Home > Olympiad > IMC 2011 Day 2 Problem 2

## IMC 2011 Day 2 Problem 2

An alien race has three genders: male, female and emale. A married triple consists of three persons, one from each gender who all like each other. Any person is allowed to belong to at most one married triple. The feelings are always mutual ( if $x$ likes $y$ then $y$ likes $x$).

The race wants to colonize a planet and sends $n$ males, $n$ females and $n$ emales. Every expedition member likes at least $k$ persons of each of the two other genders. The problem is to create as many married triples so that the colony could grow.

a) Prove that if $n$ is even and $k\geq n/2$ then there might be no married triple.

b) Prove that if $k \geq 3n/4$ then there can be formed $n$ married triple ( i.e. everybody is in a triple).

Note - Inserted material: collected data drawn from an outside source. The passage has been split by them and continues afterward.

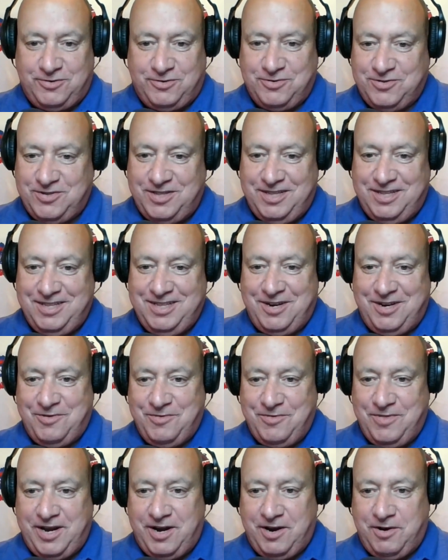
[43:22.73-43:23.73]
coasters,
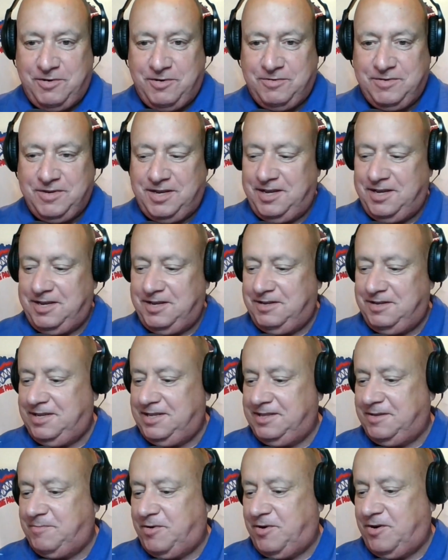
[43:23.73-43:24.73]
there
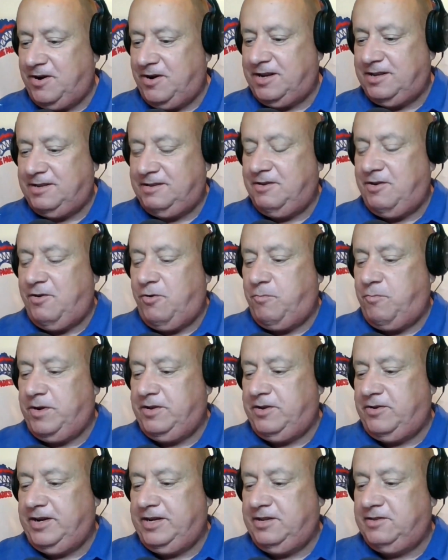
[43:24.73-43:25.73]
at the park
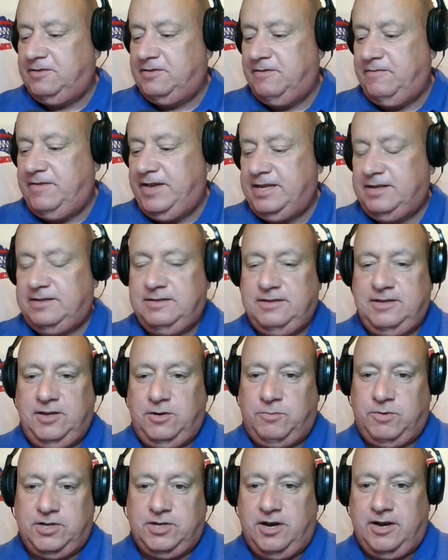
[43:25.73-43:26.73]
open during this
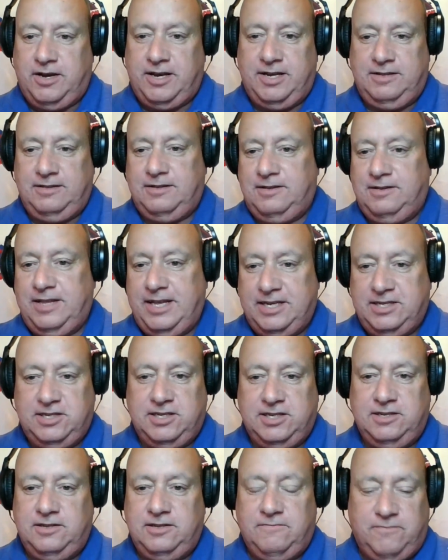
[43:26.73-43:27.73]
event. We're talking the
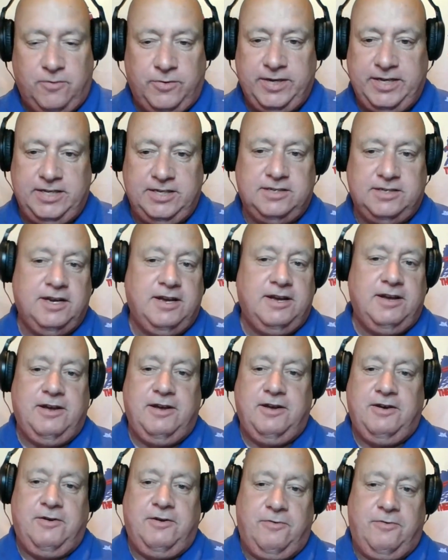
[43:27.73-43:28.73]
Legend, the
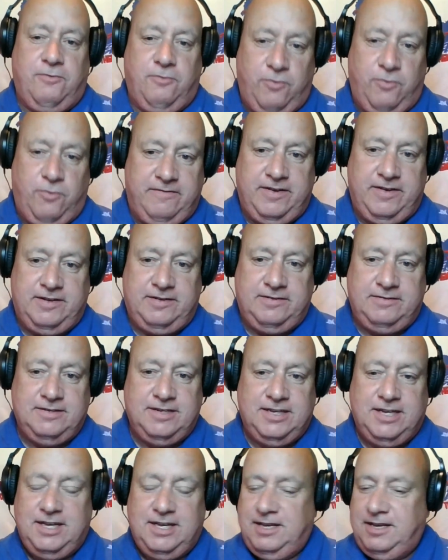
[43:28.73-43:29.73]
Voyage,
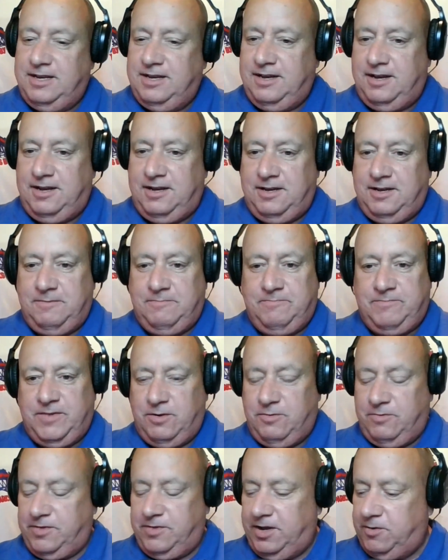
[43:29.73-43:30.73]
Raven,
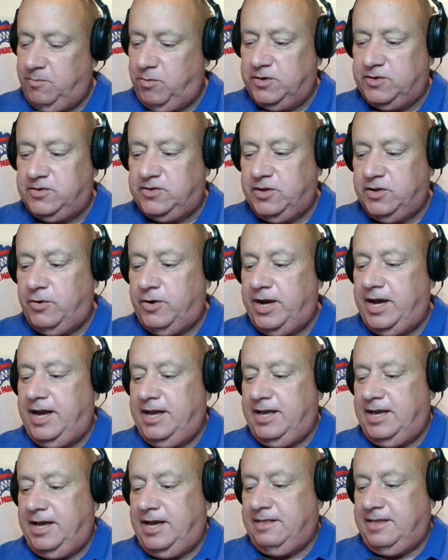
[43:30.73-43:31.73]
Thunderbird.
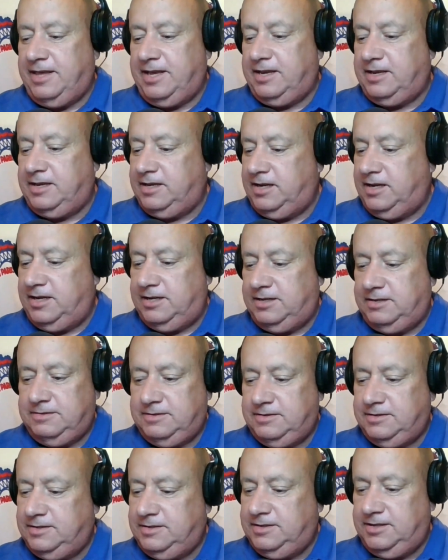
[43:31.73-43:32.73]
So I think
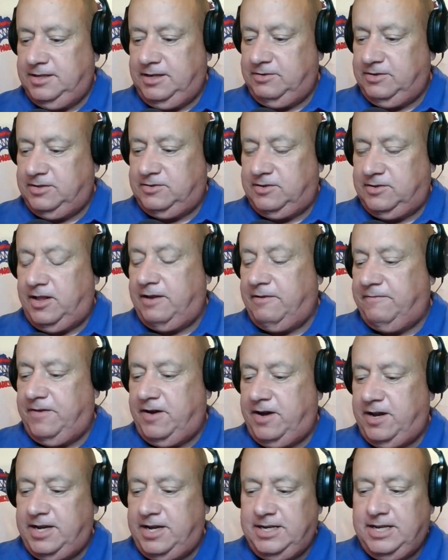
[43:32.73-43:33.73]
just a
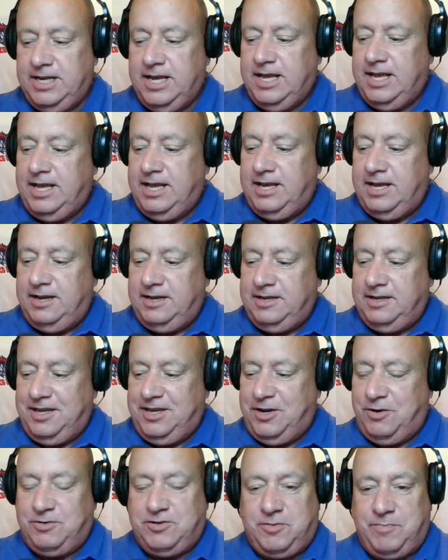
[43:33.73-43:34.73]
lot of fun.
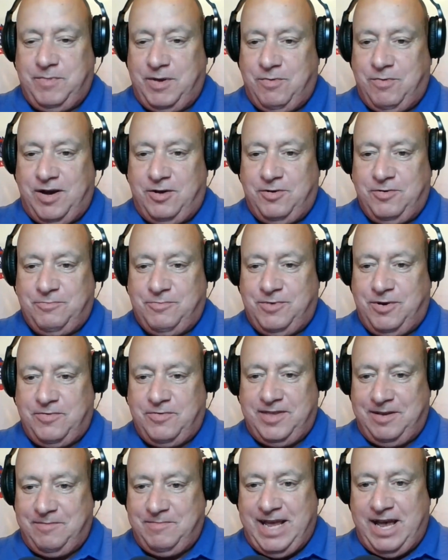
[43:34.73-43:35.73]
It's going to be
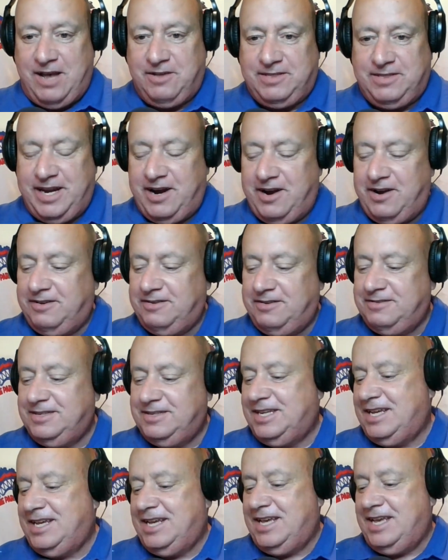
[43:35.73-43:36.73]
well themed out
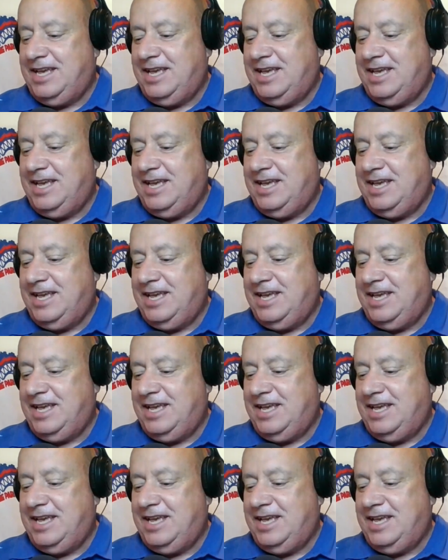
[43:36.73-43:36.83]
there.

1. August 4, 2011 at 6:20 pm

I think this problem is not the case in question a), may be k> = n / 2 rather than k> = 1 / 2. Be sure to check back and see more here http://www.mathdoi.com/2011/07/de-thi-olympic-toan-sinh-vien-quoc-te-nam-2011-imc-2011-problems-of-2st-day/

• August 4, 2011 at 10:16 pm

Yes, you are right. There was $k/2$ instead of $1/2$. Thank you for your correction.